Save the LoRA adapter weights and demonstrate how to load them later.

In [None]:
# Save the LoRA adapter
model_save_path = "./llama_mawps_lora"
model.save_pretrained(model_save_path)
tokenizer.save_pretrained(model_save_path)

print(f"Model saved to: {model_save_path}")

# Demonstrate how to load the model later
print("\nDemonstrating model loading...")

# For loading, you would:
# 1. Load the base model
# 2. Load the LoRA adapter

# Note: In a new session, you would do this:
"""
# Load base model
base_model = AutoModelForCausalLM.from_pretrained(
    MODEL_NAME,
    quantization_config=bnb_config,
    torch_dtype=torch.float16,
    device_map="auto"
)

# Load LoRA adapter
finetuned_model = PeftModel.from_pretrained(base_model, model_save_path)

# Load tokenizer
loaded_tokenizer = AutoTokenizer.from_pretrained(model_save_path)
"""

print("Model loading instructions saved in comments above.")

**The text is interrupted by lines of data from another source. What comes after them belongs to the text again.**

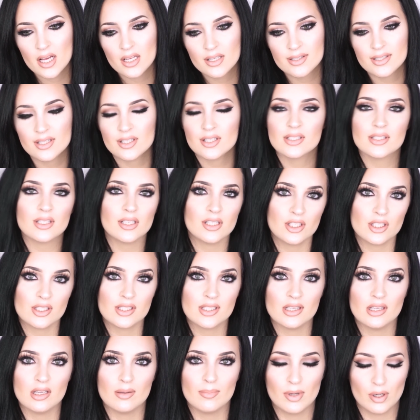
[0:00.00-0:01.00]
Seriously,
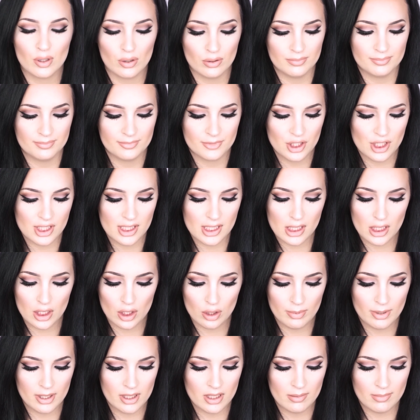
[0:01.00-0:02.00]
just in the middle. Just a
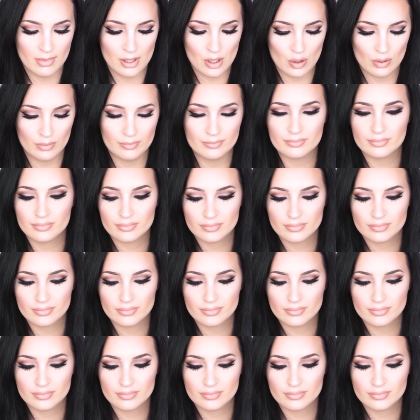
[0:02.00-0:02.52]
little bit in the middle.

## 9. Test Model with Custom Examples

Test the fine-tuned model with custom math word problems to see the improvements.

In [None]:
# Test with custom math problems
custom_problems = [
    "Sarah has 15 apples. She gives 7 apples to her friend Tom and 3 apples to her sister. How many apples does Sarah have left?",
    "A school has 450 students. If 180 students are boys, how many students are girls?",
    "Mike bought 3 packages of pencils. Each package contains 12 pencils. How many pencils did Mike buy in total?",
    "A rectangle has a length of 8 meters and a width of 5 meters. What is the area of the rectangle?"
]

def test_model(model, tokenizer, problem):
    """Test the model with a single problem."""
    prompt = f"Below is a math word problem. Solve it step by step.\n\n### Problem:\n{problem}\n\n### Solution:\n"
    
    inputs = tokenizer(prompt, return_tensors="pt").to(model.device)
    
    with torch.no_grad():
        outputs = model.generate(
            inputs.input_ids,
            max_new_tokens=200,
            temperature=0.1,
            do_sample=True,
            top_p=0.9,
            repetition_penalty=1.1,
            pad_token_id=tokenizer.eos_token_id
        )
    
    generated_text = tokenizer.decode(outputs[0], skip_special_tokens=True)
    
    # Extract solution
    if "### Solution:" in generated_text:
        solution = generated_text.split("### Solution:")[-1].strip()
    else:
        solution = generated_text.strip()
    
    return solution

print("Testing fine-tuned model with custom problems:")
print("=" * 60)

for i, problem in enumerate(custom_problems, 1):
    print(f"\nTest {i}:")
    print(f"Problem: {problem}")
    
    solution = test_model(model, tokenizer, problem)
    print(f"Solution: {solution}")
    print("-" * 40)

print("\nTesting completed!")

## Conclusion and Next Steps

Congratulations! You have successfully fine-tuned Llama3 7B on the MAWPS dataset using LoRA.

### What we accomplished:
- ✅ Loaded and explored the MAWPS dataset
- ✅ Set up Llama3 7B with 4-bit quantization
- ✅ Configured LoRA for efficient fine-tuning
- ✅ Preprocessed the dataset into instruction-response format
- ✅ Fine-tuned the model with only ~0.5% trainable parameters
- ✅ Evaluated the model performance
- ✅ Saved the LoRA adapter for future use

### Next Steps:
1. **Experiment with hyperparameters**: Try different LoRA ranks, learning rates, or batch sizes
2. **Use the full dataset**: We used a subset for demonstration - use the full dataset for better results
3. **Add better evaluation metrics**: Implement more sophisticated math problem evaluation
4. **Deploy the model**: Create an API or web interface for the fine-tuned model
5. **Compare with base model**: Evaluate the base model on the same problems to see improvement

### Modifying the Project:
- **Change the model**: Replace `MODEL_NAME` with any compatible model (Llama2, CodeLlama, etc.)
- **Adjust LoRA config**: Modify `LORA_CONFIG` to experiment with different adapter settings
- **Change the dataset**: Replace MAWPS with any other instruction-following dataset
- **Modify the prompt template**: Customize `INSTRUCTION_TEMPLATE` for different tasks

The project structure is modular and easily extensible for your specific needs!